Apolipoprotein E intersects with amyloid-ß within neurons.

Apolipoprotein E4 (ApoE4) is the most important genetic risk factor for Alzheimer's disease (AD). Among the earliest changes in AD is endosomal enlargement in neurons, which was reported as enhanced in ApoE4 carriers. ApoE is thought to be internalized into endosomes of neurons, whereas ß-amyloid (Aß) accumulates within neuronal endosomes early in AD. However, it remains unknown whether ApoE and Aß intersect intracellularly. We show that internalized astrocytic ApoE localizes mostly to lysosomes in neuroblastoma cells and astrocytes, whereas in neurons, it preferentially localizes to endosomes-autophagosomes of neurites. In AD transgenic neurons, astrocyte-derived ApoE intersects intracellularly with amyloid precursor protein/Aß. Moreover, ApoE4 increases the levels of endogenous and internalized Aß42 in neurons. Taken together, we demonstrate differential localization of ApoE in neurons, astrocytes, and neuron-like cells, and show that internalized ApoE intersects with amyloid precursor protein/Aß in neurons, which may be of considerable relevance to AD.

Aging impact on amyloid precursor protein neuronal trafficking.

Neurons live a lifetime. Neuronal aging may increase the risk of Alzheimer's disease. How does neuronal membrane trafficking maintain synapse function during aging? In the normal aged brain, intraneuronal beta-amyloid (Aß) accumulates without Alzheimer's disease mutations or risk variants. However, do changes with neuronal aging potentiate Aß accumulation? We reviewed the membrane trafficking of the amyloid precursor protein in neurons and highlighted its importance in Aß production. Importantly, we reviewed the evidence supporting the impact of aging on neuronal membrane trafficking, APP processing, and consequently Aß production. Dissecting the molecular regulators of APP trafficking during neuronal aging is required to identify strategies to delay synaptic decline and protect from Alzheimer's disease.

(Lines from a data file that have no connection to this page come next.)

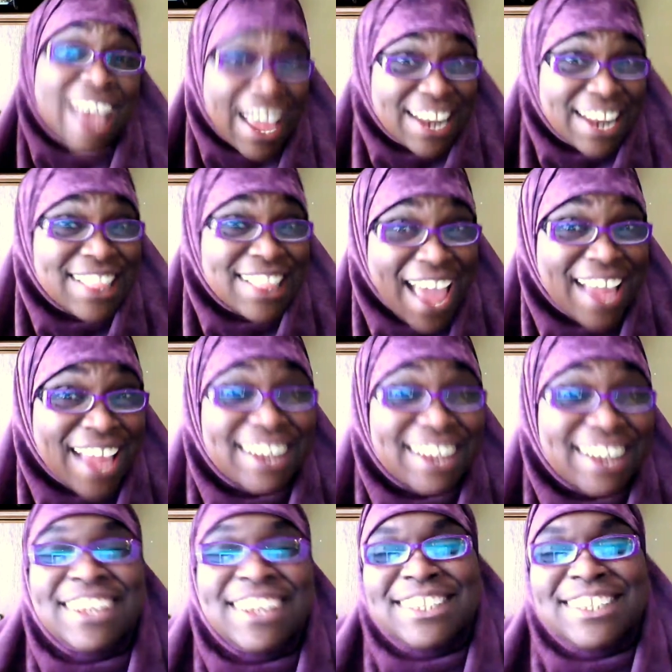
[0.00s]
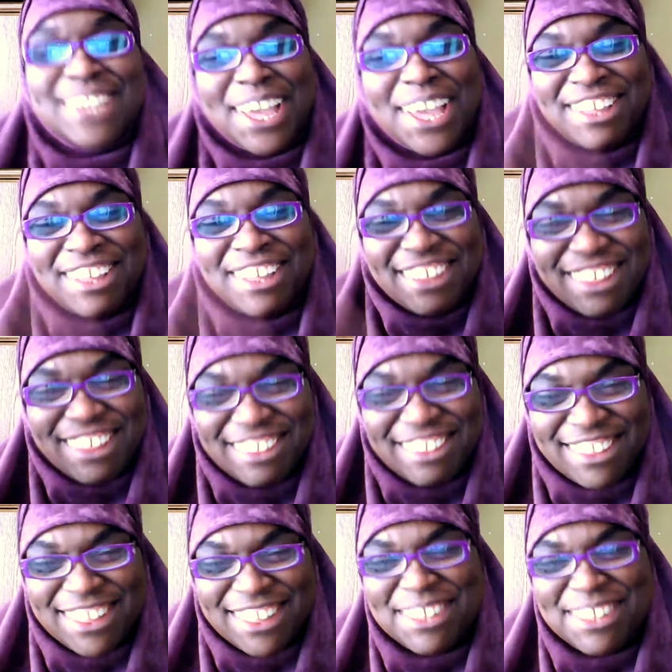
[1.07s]
of that, yeah,
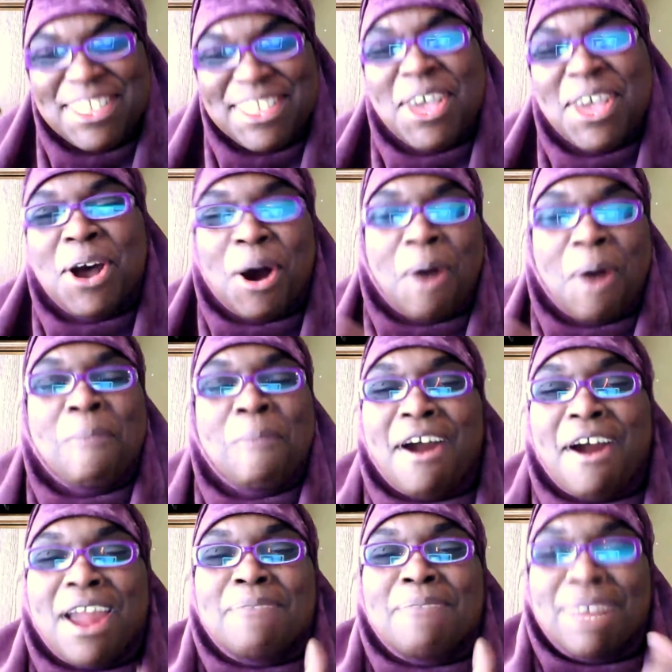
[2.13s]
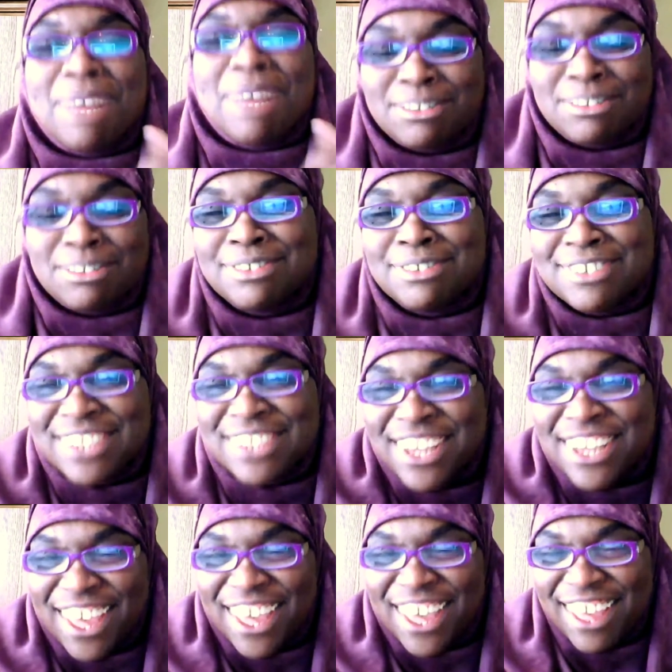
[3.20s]
Omar and Masood
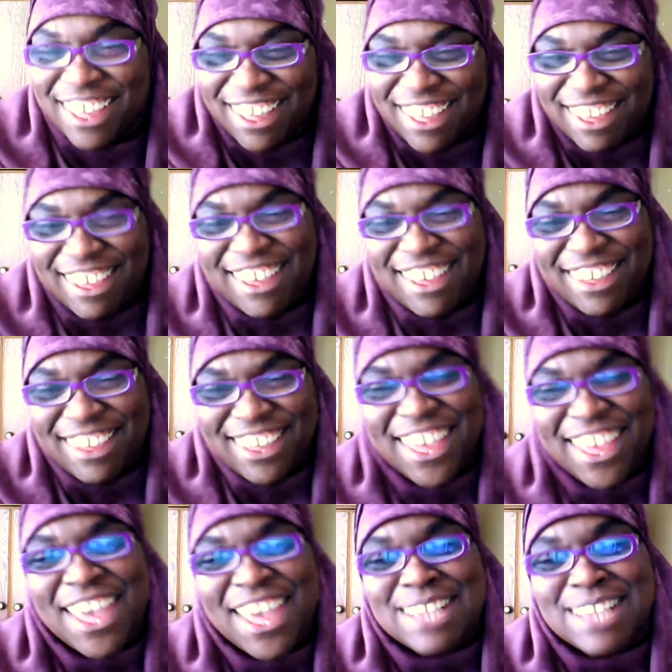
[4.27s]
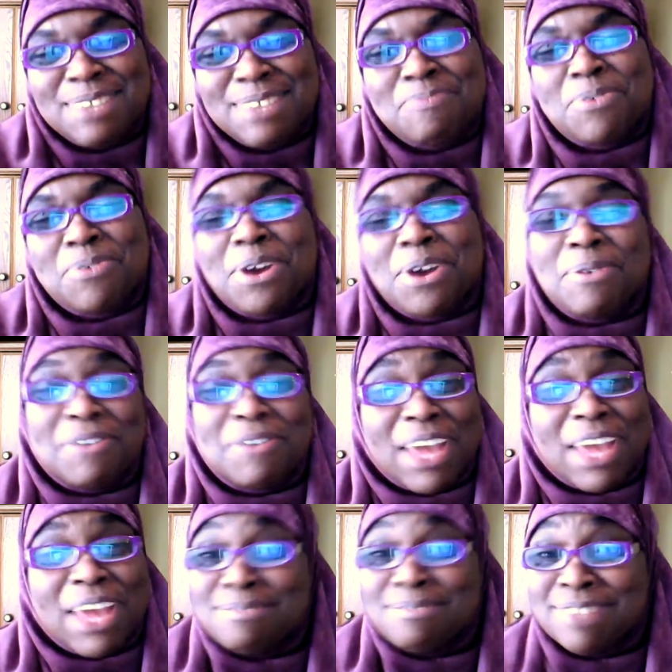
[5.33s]
and Jabril would have
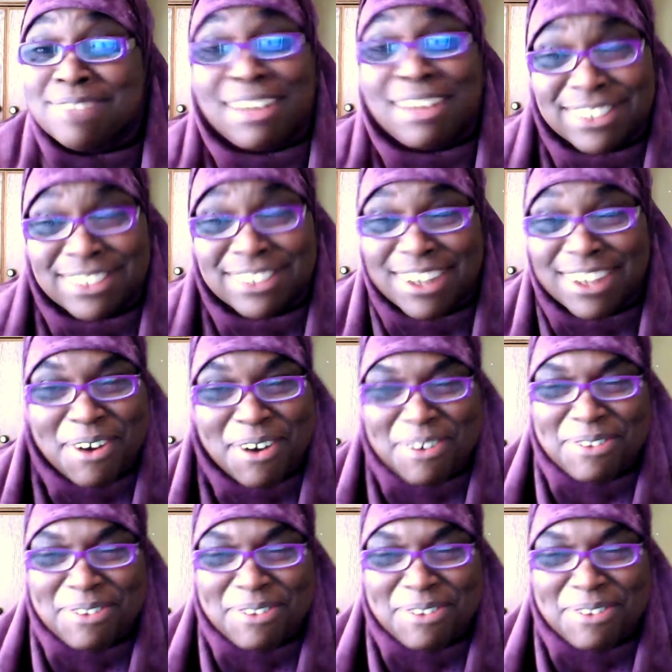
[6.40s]
found themselves alone.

Synapses have autophagy under control.

Regulation of autophagy in neurons remains unclear. In this issue, Kulkarni et al. (2021. J. Cell Biol.https://doi.org/10.1083/jcb.202002084) show with elegant live imaging that in dendrites, but not in axons, autophagosome motility and function is regulated by synaptic activity.

Intracellular Trafficking Mechanisms of Synaptic Dysfunction in Alzheimer's Disease.

Alzheimer's disease (AD) is the most common neurodegenerative disease characterized by progressive memory loss. Although AD neuropathological hallmarks are extracellular amyloid plaques and intracellular tau tangles, the best correlate of disease progression is synapse loss. What causes synapse loss has been the focus of several researchers in the AD field. Synapses become dysfunctional before plaques and tangles form. Studies based on early-onset familial AD (eFAD) models have supported that synaptic transmission is depressed by ß-amyloid (Aß) triggered mechanisms. Since eFAD is rare, affecting only 1% of patients, research has shifted to the study of the most common late-onset AD (LOAD). Intracellular trafficking has emerged as one of the pathways of LOAD genes. Few studies have assessed the impact of trafficking LOAD genes on synapse dysfunction. Since endocytic traffic is essential for synaptic function, we reviewed Aß-dependent and independent mechanisms of the earliest synaptic dysfunction in AD. We have focused on the role of intraneuronal and secreted Aß oligomers, highlighting the dysfunction of endocytic trafficking as an Aß-dependent mechanism of synapse dysfunction in AD. Here, we reviewed the LOAD trafficking genes APOE4, ABCA7, BIN1, CD2AP, PICALM, EPH1A, and SORL1, for which there is a synaptic link. We conclude that in eFAD and LOAD, the earliest synaptic dysfunctions are characterized by disruptions of the presynaptic vesicle exo- and endocytosis and of postsynaptic glutamate receptor endocytosis. While in eFAD synapse dysfunction seems to be triggered by Aß, in LOAD, there might be a direct synaptic disruption by LOAD trafficking genes. To identify promising therapeutic targets and biomarkers of the earliest synaptic dysfunction in AD, it will be necessary to join efforts in further dissecting the mechanisms used by Aß and by LOAD genes to disrupt synapses.